*Problem requirements*. Down to the last line, retype the records below exactly and skip the pictures.

Saved data entries
★ ★ ★ ★ ★ ★ ★
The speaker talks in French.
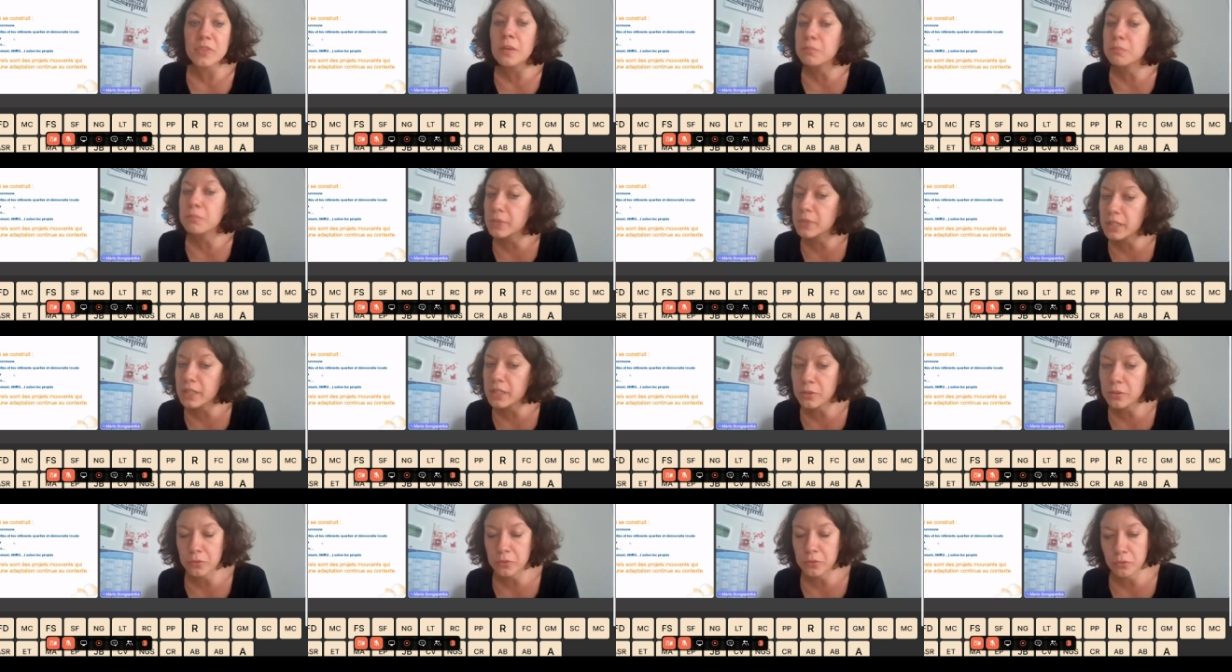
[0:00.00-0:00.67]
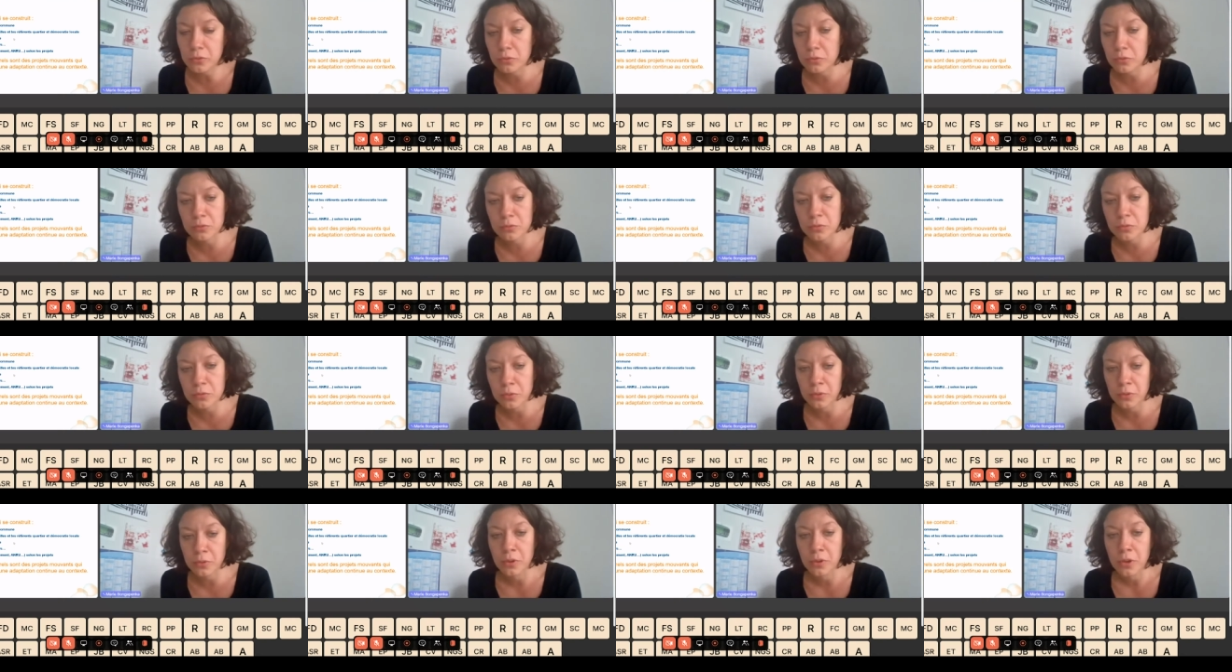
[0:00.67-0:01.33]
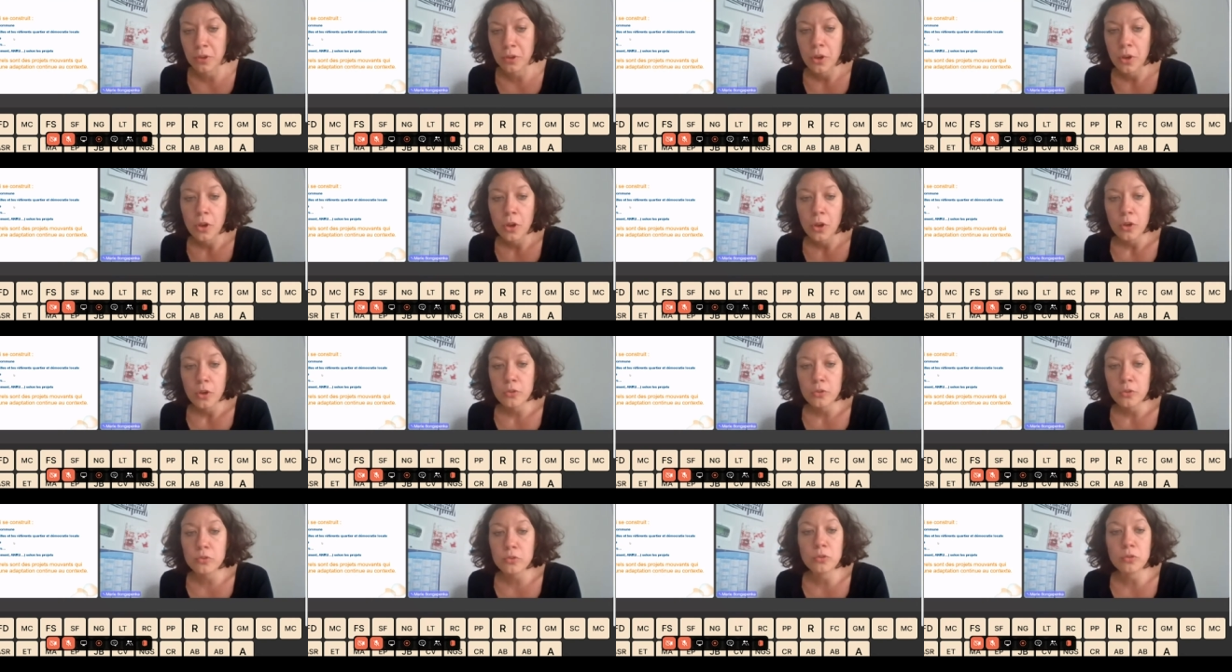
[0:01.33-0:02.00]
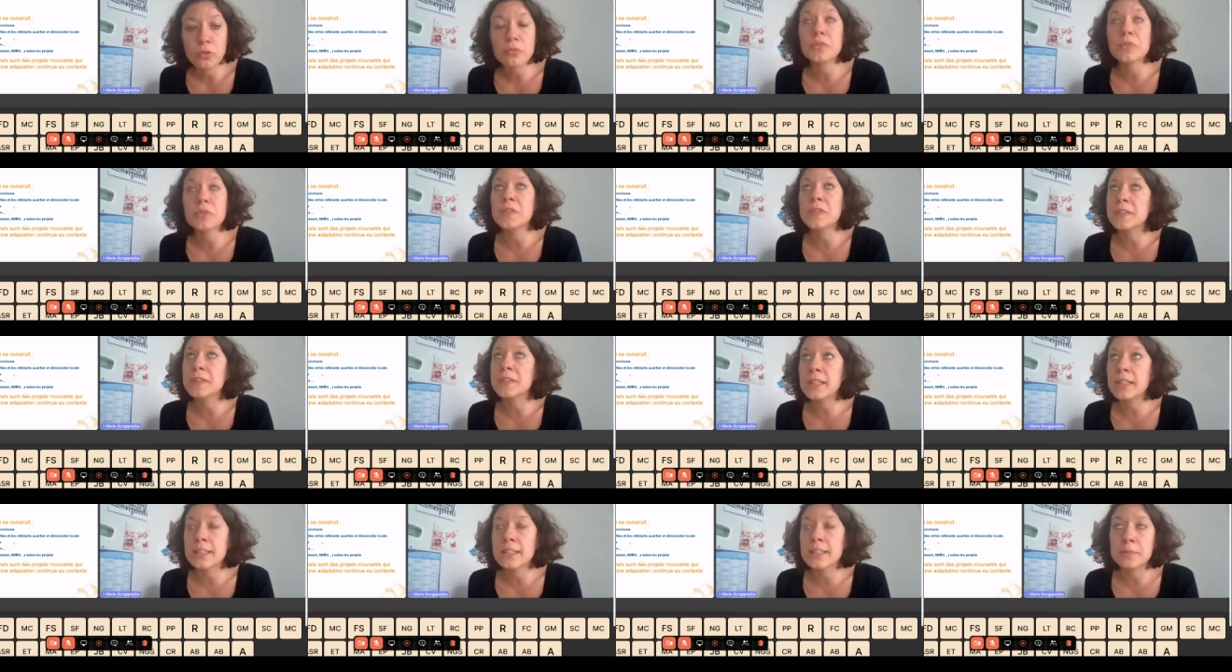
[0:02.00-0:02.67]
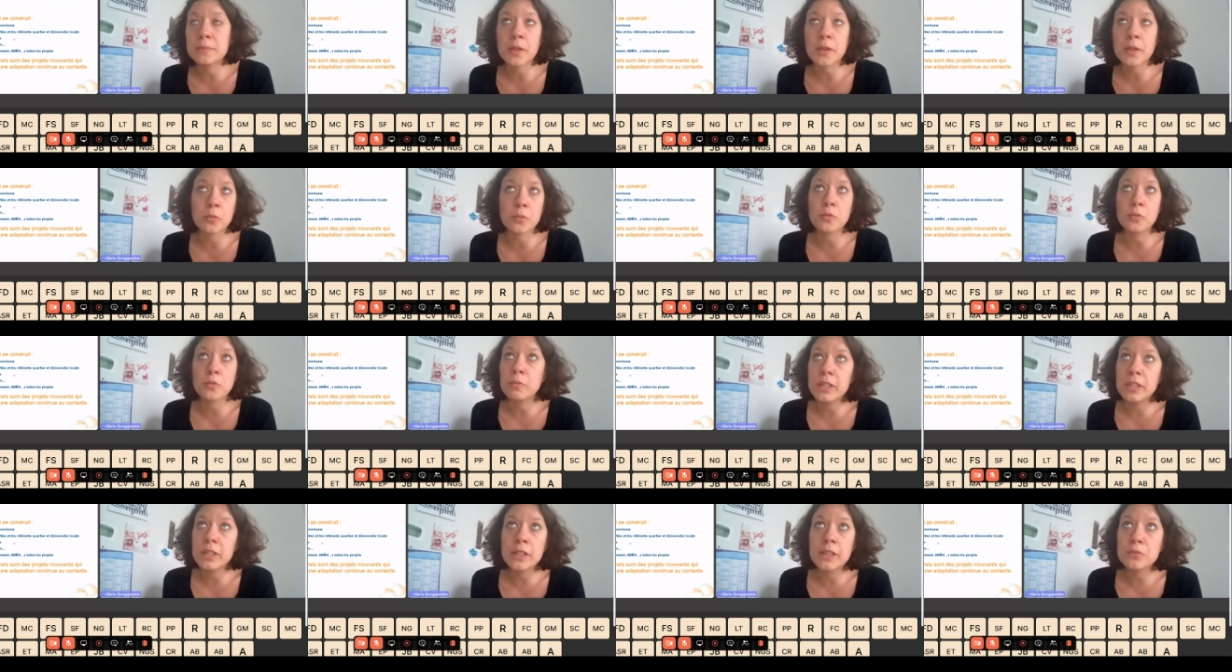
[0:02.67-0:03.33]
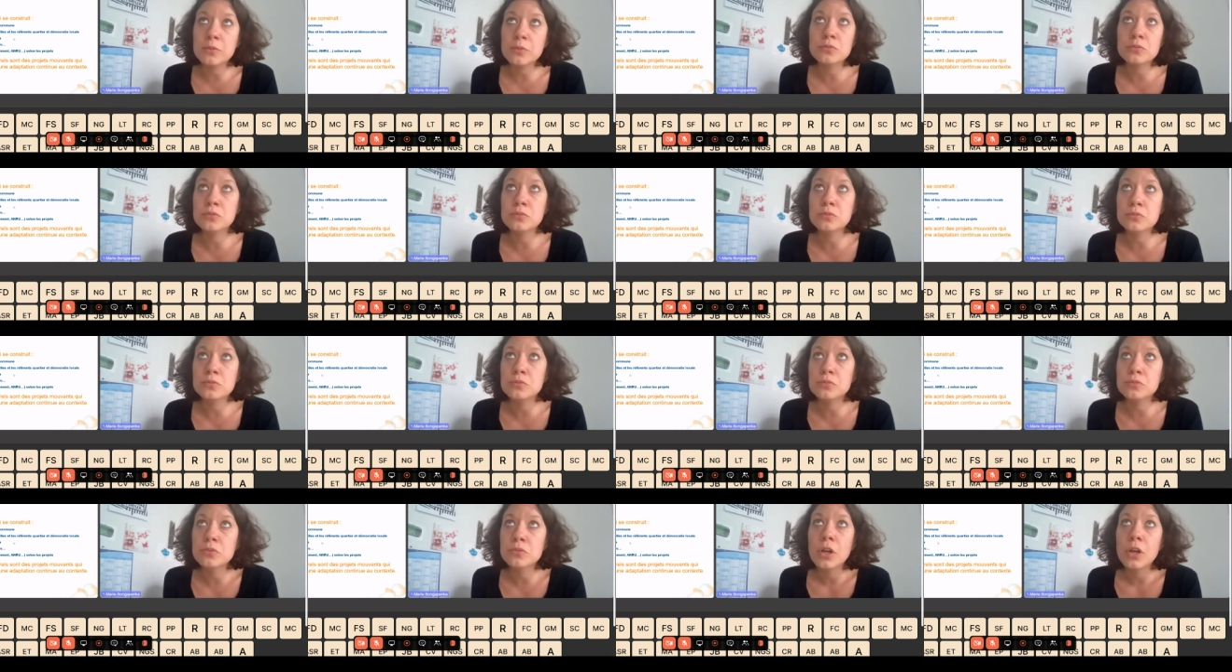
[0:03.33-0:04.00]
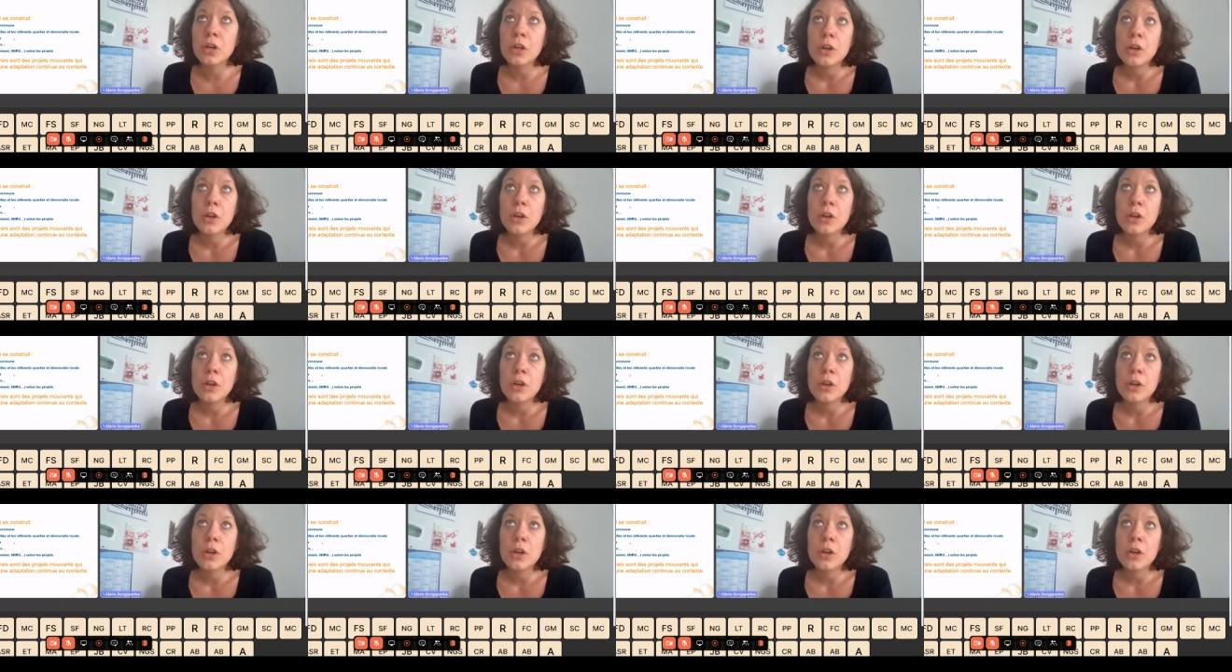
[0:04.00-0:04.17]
mais selon selon si c'est de l'espace public ou,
★ ★ ★ ★ ★ ★ ★
*Your response*.
The speaker talks in French.
[0:00.00-0:00.67]
[0:00.67-0:01.33]
[0:01.33-0:02.00]
[0:02.00-0:02.67]
[0:02.67-0:03.33]
[0:03.33-0:04.00]
[0:04.00-0:04.17]
mais selon selon si c'est de l'espace public ou,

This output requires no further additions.